TO DO: Every record below needs to be set down exactly. Pictures do not belong in the copy.

● ● ● ● ● ● ●

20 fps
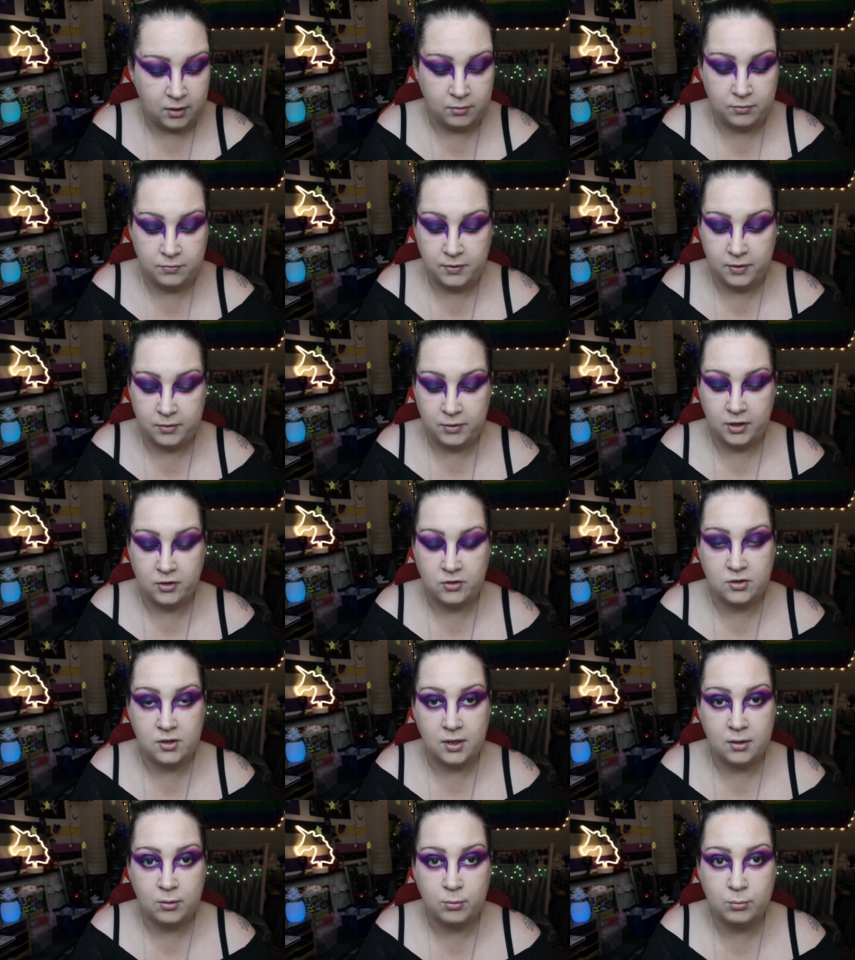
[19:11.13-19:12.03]

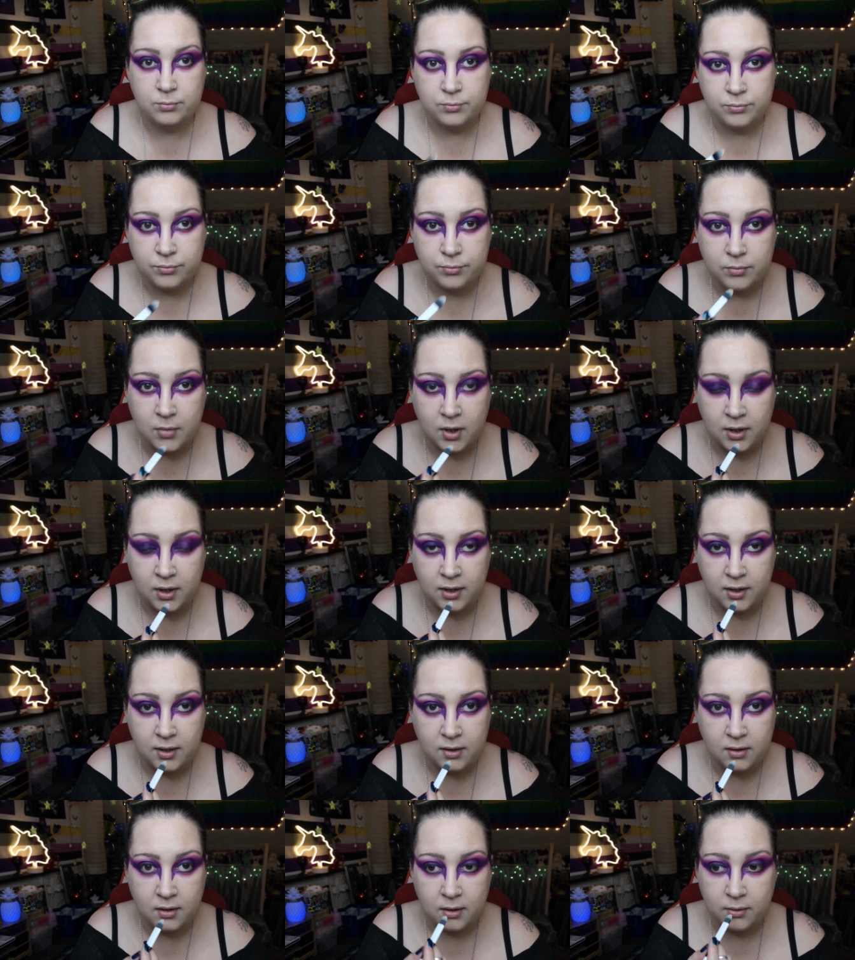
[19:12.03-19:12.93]
foundation out my
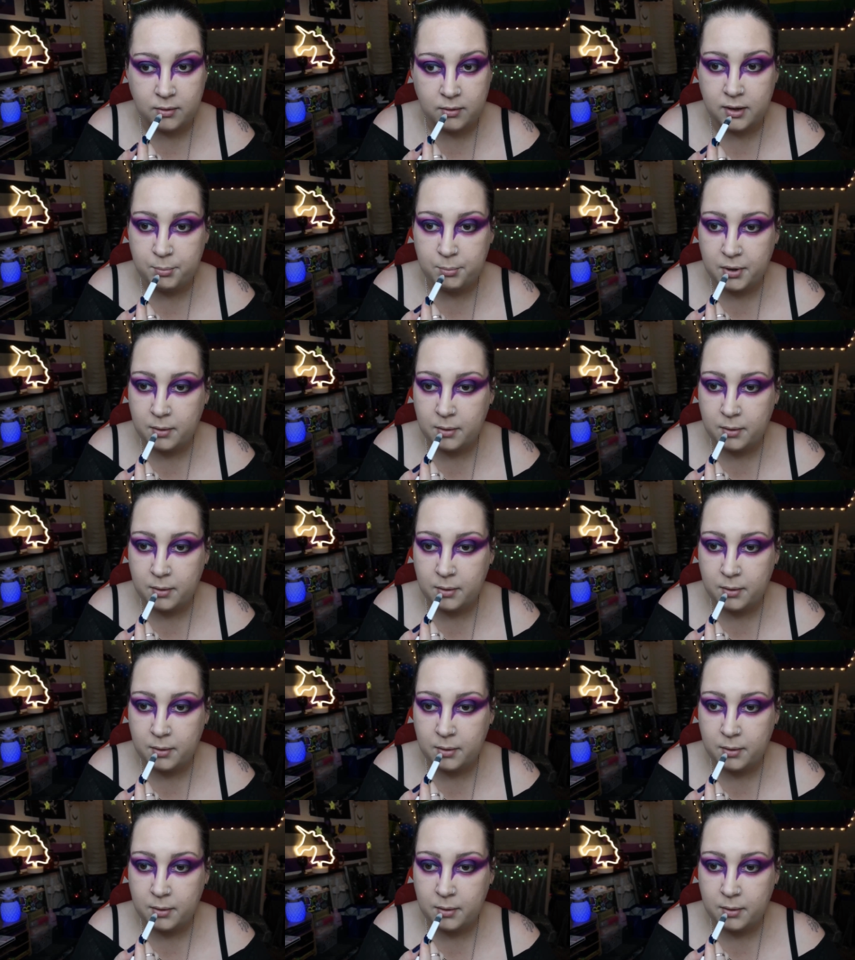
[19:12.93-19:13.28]
lower lip.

● ● ● ● ● ● ●

ANSWER SECTION:
20 fps
[19:11.13-19:12.03]

[19:12.03-19:12.93]
foundation out my
[19:12.93-19:13.28]
lower lip.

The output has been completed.